Josh Lieb: You know I don’t . . . I tend not to watch any comedy. Otherwise it would be my whole life. And also you know, it’s so critical . . . It’s impossible just to watch anything and enjoy it, you know. So I . . . I tend to keep away from it as much as possible.
Question: How is technology changing comedy?
Josh Lieb: I think it’s changing it for . . . It’s changing it. There’s really no telling. Yeah it’s better. It’s . . . It’s . . . It’s nice to be able to have a DVD of funny stuff. And you know it’s nice to be able to go on YouTube and watch these funny guys. But you know I saw these funny guys doing a David Blaine impression the other day. That was funny. You know I got to watch that and now I don’t have to see it anymore. But it’s . . . it’s . . . it’s out there. That R. Kelly trapped in the closet. Like that’s all great stuff, and it’s there. And so that’s all for the good. As a, you know . . . This isn’t strictly about computers, but you know as a . . . as a visual agent, you know, written comedy is being non-existent. You know there’s . . . there’s a couple of pages in the front of the New Yorker and that’s really it. So that’s kinda sad. But you know there’s plenty to read if you want to.
Question: Is ethnic humor ever out of bounds?
Josh Lieb: I can certainly make fun of my people, and others can too. I mean it . . . it’s . . . I feel like I’m . . . not I’m, but I think as a Jew it’s sort of a specific case, because there are a lot of Jewish writers. And we tend to go to the Jew well a lot in comedy. And to be honest it’s really easy, and I don’t love that. And to be honest it’s really easy, and I don’t love that. I think it’s a little too easy. You know ethnically, I think I find a lot of comedy writers are Jewish and a lot are Irish. I’m not sure why those two streams sort of came together, but you know it’s a . . . we tend to get along, so it’s nice. Can . . . I think some Jewish jokes are very funny, and I think others are, you know, are just . . .are just as . . . just saying the word “Jew” and expecting a laugh. You know and . . . and that’s easy. As far as other ethnicities go, I don’t feel like anything should be out of bounds, you know? I just . . . You know I’m stridently, you know, First Amendment . . . certainly Second Amendment, too. But I like all those amendments, you know? And then again . . . But that said, if you say something offensive, you you know, you can expect to get your ass kicked. You should have the right to say it, though.
Question: Do you self-censor?
Josh Lieb: I think everyone self-sensors. I mean you think awful things. I’m sure you’re thinking awful things right now; but you know we all think terrible, terrible, terrible things. So sometimes the terrible things I think of are jokes. And so I don’t always say those out loud. I’m actually . . . I probably self-sensor a lot less than a lot of people. And I’ve certainly said some terrible things which I regret, but that’s okay.
Question: Has it become easier to self-censor with time?
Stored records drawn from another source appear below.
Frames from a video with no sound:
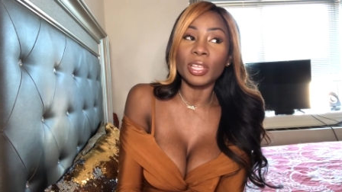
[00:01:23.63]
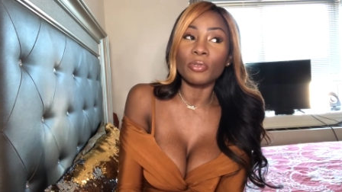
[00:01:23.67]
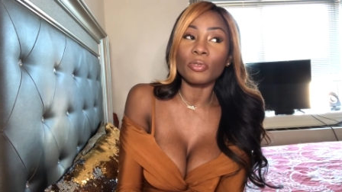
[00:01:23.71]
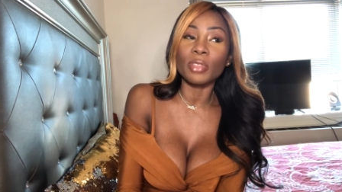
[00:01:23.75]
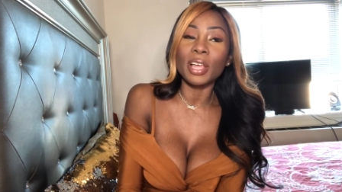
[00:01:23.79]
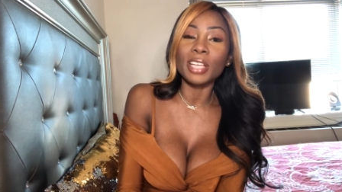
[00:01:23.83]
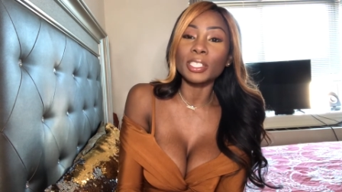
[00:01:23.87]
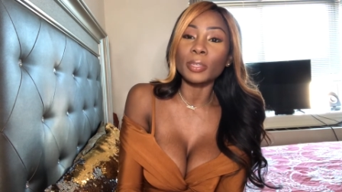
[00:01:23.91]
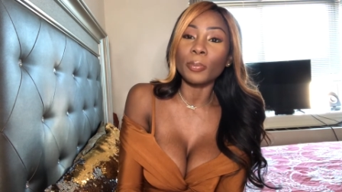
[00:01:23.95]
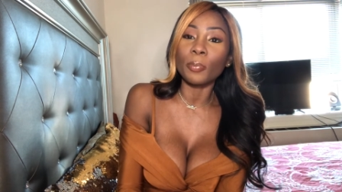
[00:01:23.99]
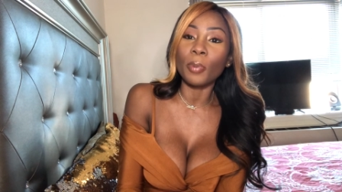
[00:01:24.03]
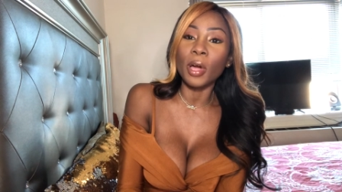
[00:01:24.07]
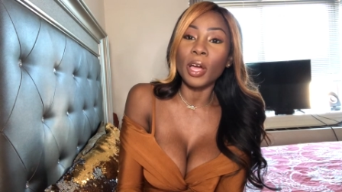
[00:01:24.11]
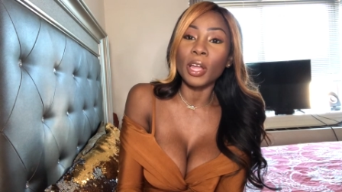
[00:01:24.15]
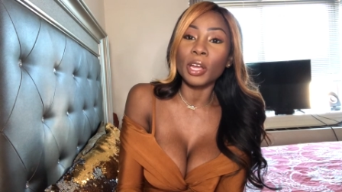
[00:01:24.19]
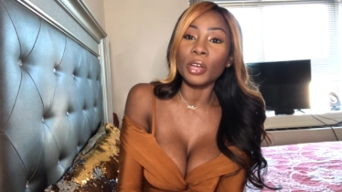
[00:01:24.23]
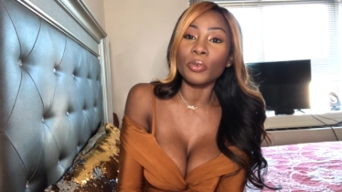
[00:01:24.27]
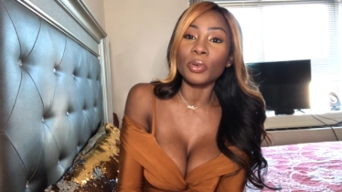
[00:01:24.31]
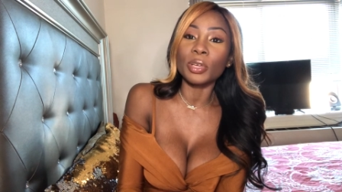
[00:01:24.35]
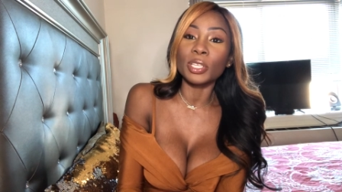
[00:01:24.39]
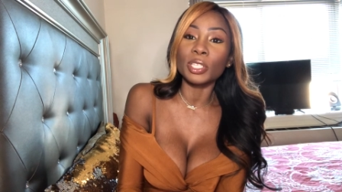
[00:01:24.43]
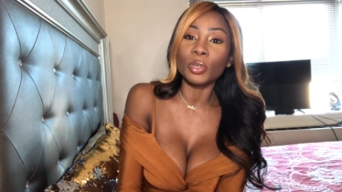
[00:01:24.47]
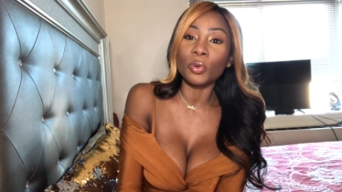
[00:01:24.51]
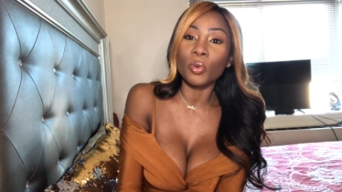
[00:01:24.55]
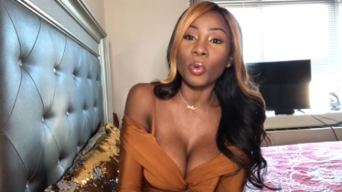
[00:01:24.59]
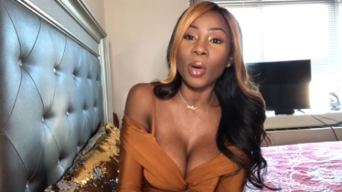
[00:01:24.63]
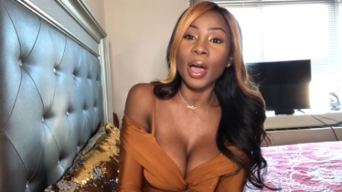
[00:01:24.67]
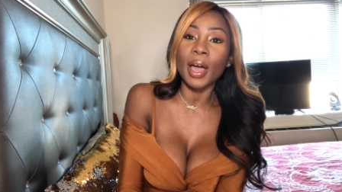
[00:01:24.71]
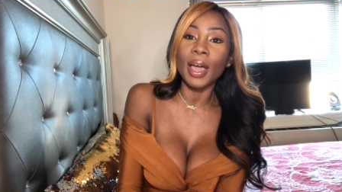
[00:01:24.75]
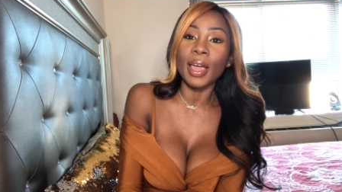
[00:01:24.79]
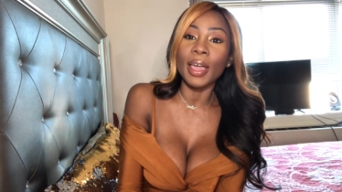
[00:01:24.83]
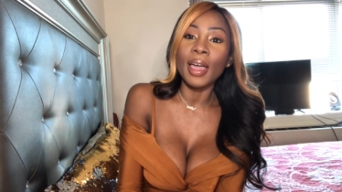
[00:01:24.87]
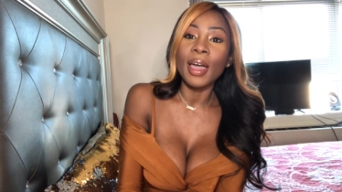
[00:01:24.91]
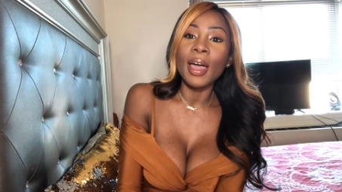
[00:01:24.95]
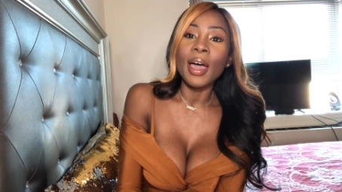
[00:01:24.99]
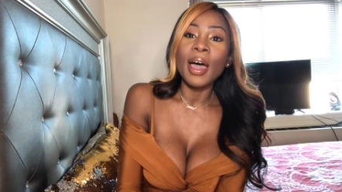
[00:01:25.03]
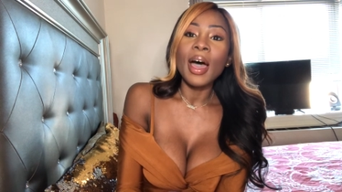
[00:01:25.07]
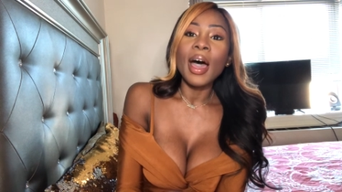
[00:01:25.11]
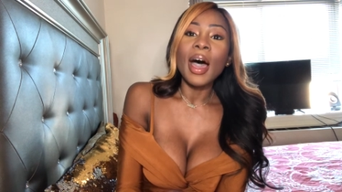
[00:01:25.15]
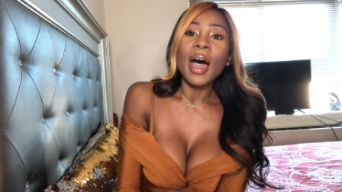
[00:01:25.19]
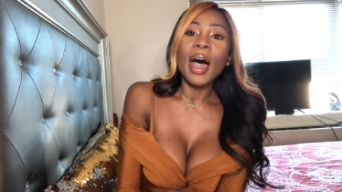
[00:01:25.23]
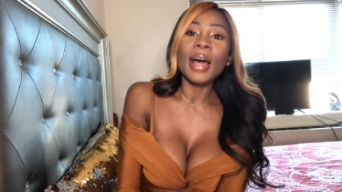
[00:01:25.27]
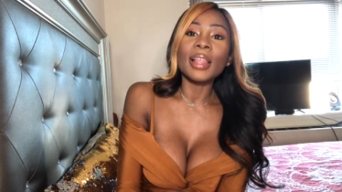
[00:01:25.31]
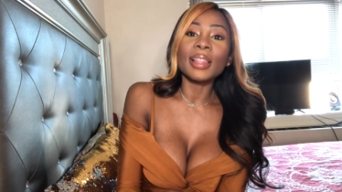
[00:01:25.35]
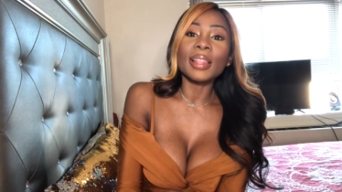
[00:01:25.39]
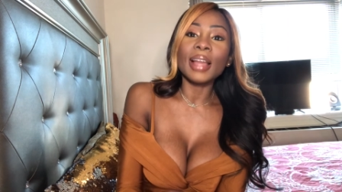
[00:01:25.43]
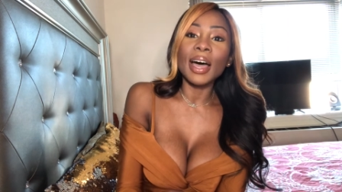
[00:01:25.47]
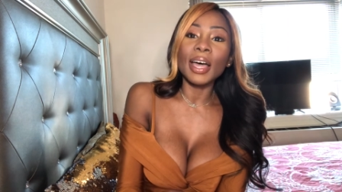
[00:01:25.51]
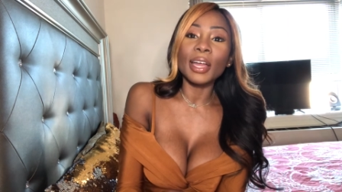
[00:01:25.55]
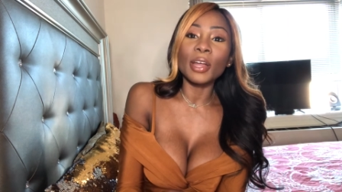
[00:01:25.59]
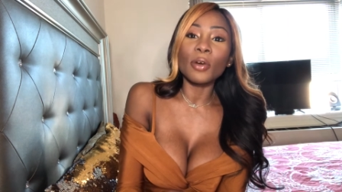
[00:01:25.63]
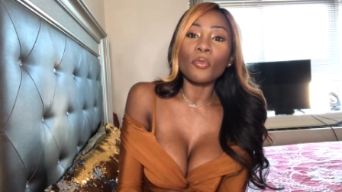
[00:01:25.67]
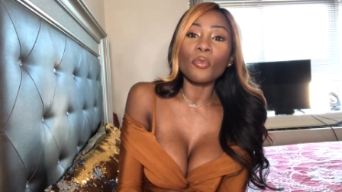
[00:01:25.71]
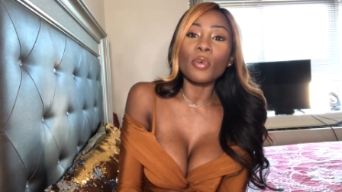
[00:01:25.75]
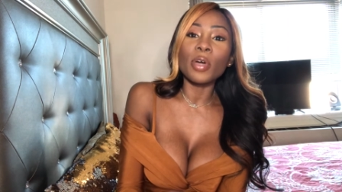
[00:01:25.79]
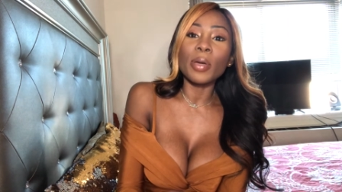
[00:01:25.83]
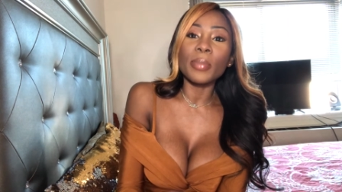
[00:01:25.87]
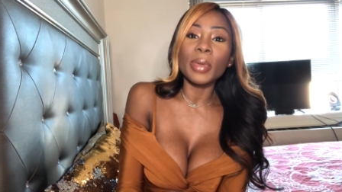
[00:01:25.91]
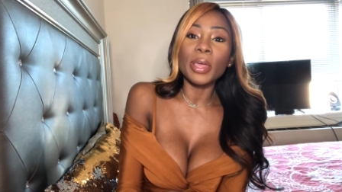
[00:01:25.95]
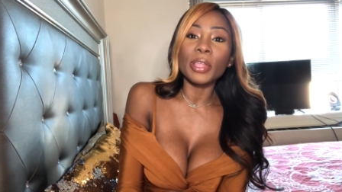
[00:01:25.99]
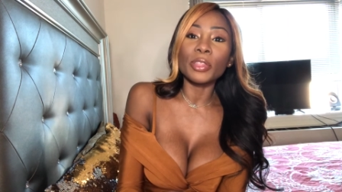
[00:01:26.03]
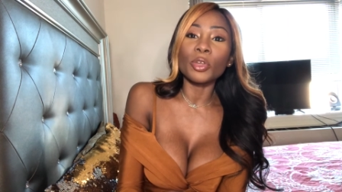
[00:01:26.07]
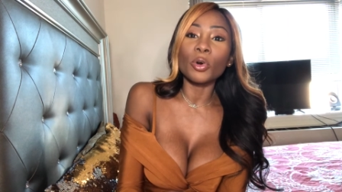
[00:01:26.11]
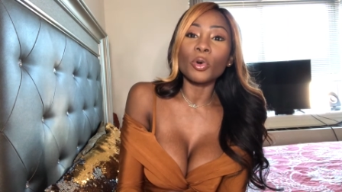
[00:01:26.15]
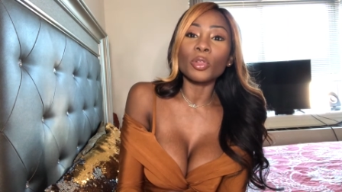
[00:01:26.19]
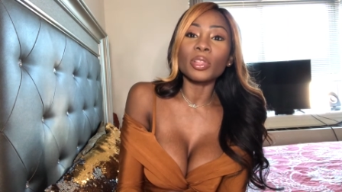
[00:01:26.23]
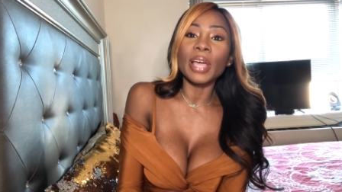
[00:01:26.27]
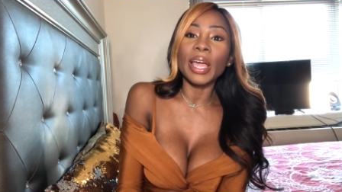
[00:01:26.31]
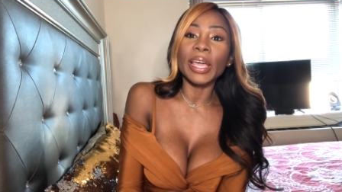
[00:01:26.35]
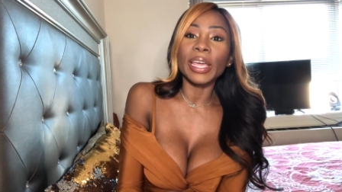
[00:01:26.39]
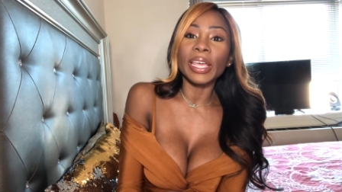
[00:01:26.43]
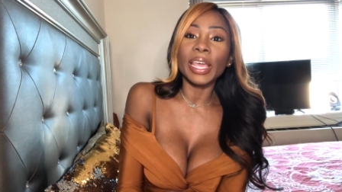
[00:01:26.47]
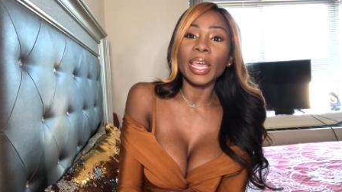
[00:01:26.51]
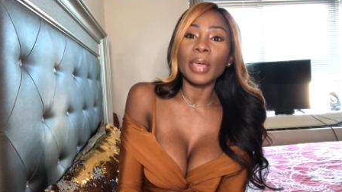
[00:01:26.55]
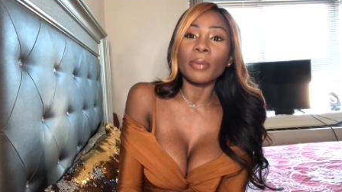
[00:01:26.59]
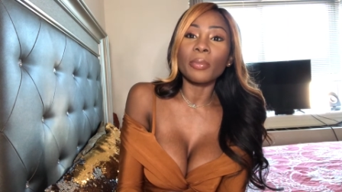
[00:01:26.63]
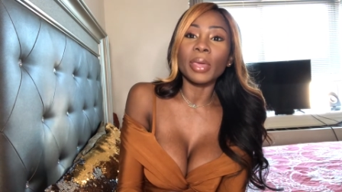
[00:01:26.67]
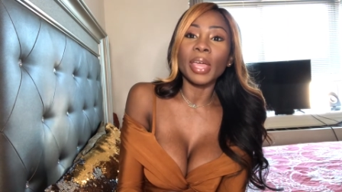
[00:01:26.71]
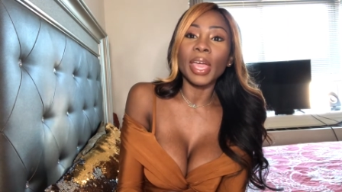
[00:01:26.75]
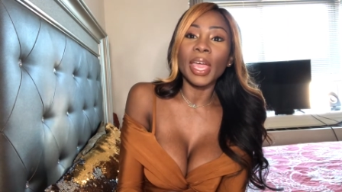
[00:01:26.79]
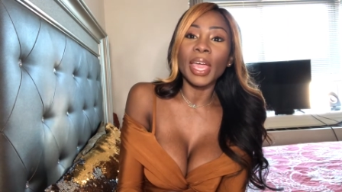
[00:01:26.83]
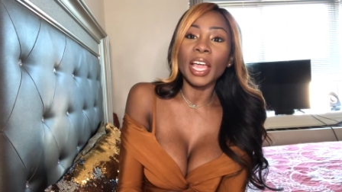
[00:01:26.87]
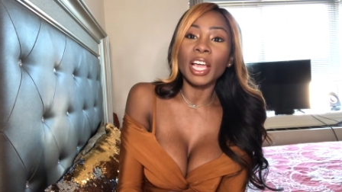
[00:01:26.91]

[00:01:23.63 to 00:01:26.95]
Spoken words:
That's a part of the reason why a lot of women don't like Kim K,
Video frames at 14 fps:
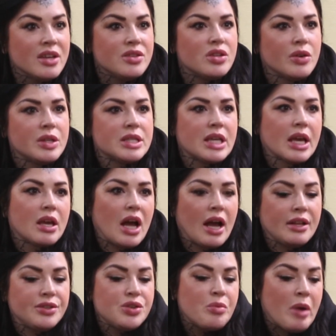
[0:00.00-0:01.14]
So it's like,
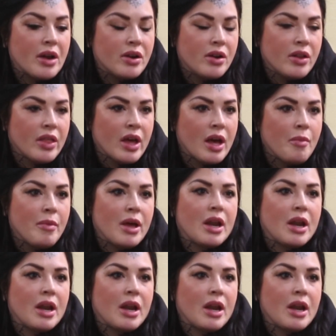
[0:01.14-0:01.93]
I do monitor them,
Josh Lieb: I . . . You know I can’t say I think about . . . You know I would ask you . . . Or I’d ask anyone is it easier for them to self-sensor? Sometimes . . . You know do you walk around saying, “I’m censoring myself right now?” No. But you aren’t telling to every beautiful woman how much you’d like to have sex with her, or every attractive man the same thing if you find both of them equally attractive, you know? You know has it become easier to self . . . I don’t know. I guess when you’re a kid, yeah, you say anything you want. I’m an adult. Now I don’t. I . . . I . . . I would say it’s not any different for a comedy writer or a writer in general than it is for anyone else. I . . . I think we are afforded more freedom. I think I don’t . . . I think writers and comedians don’t have to sensor as much, I think. You know we’re . . . we’re given that latitude. We don’t always use it that well, but we have it.